Covid-19 had tremendous impact on every aspect of society and much of the restrictions that were put into place directly impacted the way Taxis could operate.

### Background Information
The Covid-19 pandemic began on March 11th of 2020 and continued for a substantial portion of the next 3 years. For the first year lockdowns, mask restrictions, limiting the number of people in places, and other limitations were placed on the United States.

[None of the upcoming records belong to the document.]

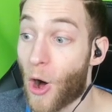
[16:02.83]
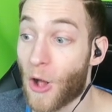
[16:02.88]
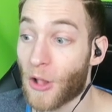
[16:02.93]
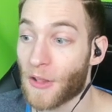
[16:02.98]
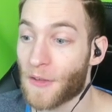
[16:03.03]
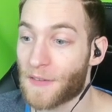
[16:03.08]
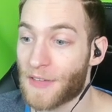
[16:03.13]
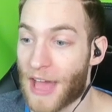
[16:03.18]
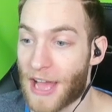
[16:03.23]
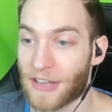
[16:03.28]

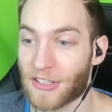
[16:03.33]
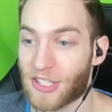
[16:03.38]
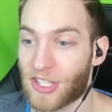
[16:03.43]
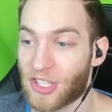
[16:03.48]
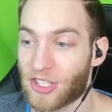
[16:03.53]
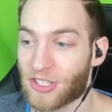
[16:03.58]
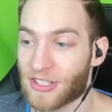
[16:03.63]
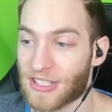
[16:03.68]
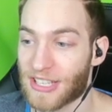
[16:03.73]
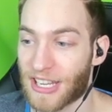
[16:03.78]
all of that, she
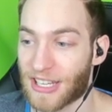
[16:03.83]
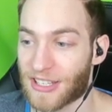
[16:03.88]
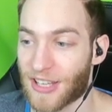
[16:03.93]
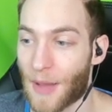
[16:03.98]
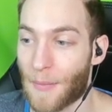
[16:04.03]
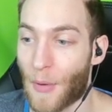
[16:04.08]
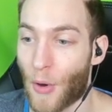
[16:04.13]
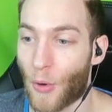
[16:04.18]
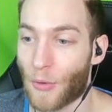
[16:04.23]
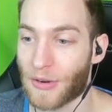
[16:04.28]
just gets
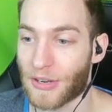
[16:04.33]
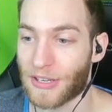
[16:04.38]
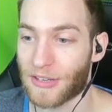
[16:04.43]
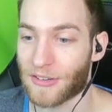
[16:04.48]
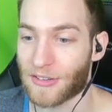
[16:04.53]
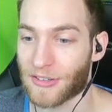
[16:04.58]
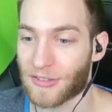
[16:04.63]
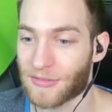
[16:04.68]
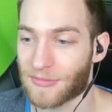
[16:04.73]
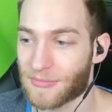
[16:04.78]
up holding
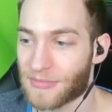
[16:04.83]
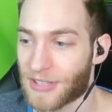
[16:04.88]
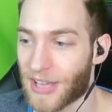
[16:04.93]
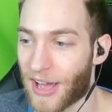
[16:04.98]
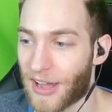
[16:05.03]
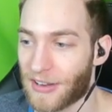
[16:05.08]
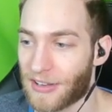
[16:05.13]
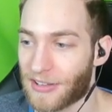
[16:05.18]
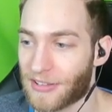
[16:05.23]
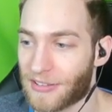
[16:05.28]
her
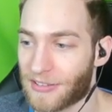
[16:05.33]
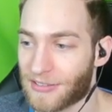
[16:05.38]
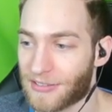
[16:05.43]
side.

These restrictions would seem to have a logical impact on the NYC Taxi market but how sever was that impact? [(Here is a link to the CDC's timeline)](https://www.cdc.gov/museum/timeline/covid19.html)

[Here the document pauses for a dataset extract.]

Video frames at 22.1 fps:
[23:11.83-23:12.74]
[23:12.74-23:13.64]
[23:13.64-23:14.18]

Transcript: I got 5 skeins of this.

*This project will attempt to answer the following questions:*

* Did the average passenger count go up or down during the pandemic compared to years before 2020.
* Did the payment method for rides change during and after the pandemic?
* How was the average fare cost per ride affected?
* How did the pandemic affect the average trip distance?
* Was tipping affected by the pandemic?


## Methodology

Taxi data was taken from the [(NYC Taxi & Limousine Commission)](https://www.nyc.gov/site/tlc/about/tlc-trip-record-data.page) and the Covid data was taken from the [(CDC)](https://data.cdc.gov/Case-Surveillance/United-States-COVID-19-Cases-and-Deaths-by-State-o/9mfq-cb36). For definitions of terms in the Taxi data, please see the `data_dictionary_trip_records_yellow.pdf` in the assets folder.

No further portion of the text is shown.